As Cole points out, `next_sibling` will sometimes give you empty blank space. Instead, use `find_next_sibling` to proceed right to the unordered list that we want.

In [None]:
tag_ul = tag_parent.find_next_sibling()
print(tag_ul)

There's one last step. Now that we have this list, we have to be able to isolate each subdirectory, first by singling out one HTML link, and then using `.get("href")` to extract the subdirectory URL. It works like this:

In [None]:
link1 = tag_ul.find("a")

In [None]:
link1.get("href")

Now that you've isolated both our unordered list and the subdirectory URL within each link, you should be able to use what you know to produce a list of each of the complete alphabetical URLs.
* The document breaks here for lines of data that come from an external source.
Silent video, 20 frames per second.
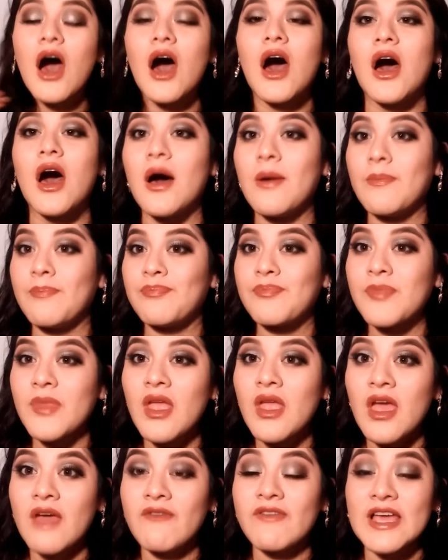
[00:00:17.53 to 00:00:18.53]
Um,
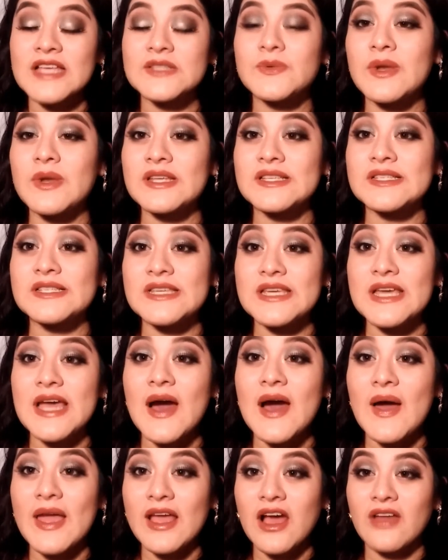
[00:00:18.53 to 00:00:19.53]
if you guys want to see
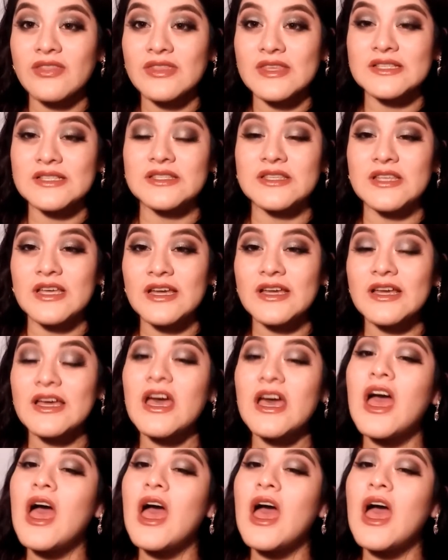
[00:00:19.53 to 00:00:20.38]
how I got this look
On your own, take a stab at writing a loop that 1) singles out the list element for each letter, 2) identifies each URL subdirectory, 3) appends that subdirectory to the main wikipedia URL , which is `"https://en.wikipedia.org"`, and 4) finally, make a list of each of these complete URLs.

Here, we've given you a head start with some hints:

In [None]:
hrefs = []

for link in tag_ul.find_all('a'):
    url = "https://en.wikipedia.org" + link.get('href')
    hrefs.append(url)
print(hrefs)

Pause the video here and complete the loop!

## 4. Scraping List Pages and Creating a Dictionary of Creatures

At this point, you've learned how to scrape a webpage and parse its HTML to find the elements that you need. That was our main objective. For the sake of completeness, we'll show you how Cole went on to scrape a much more complete database, with all sorts of information about these legendary creatures. Much of this is pretty finicky, so we're going to move much more quickly, and we won't be walking through each step in the process.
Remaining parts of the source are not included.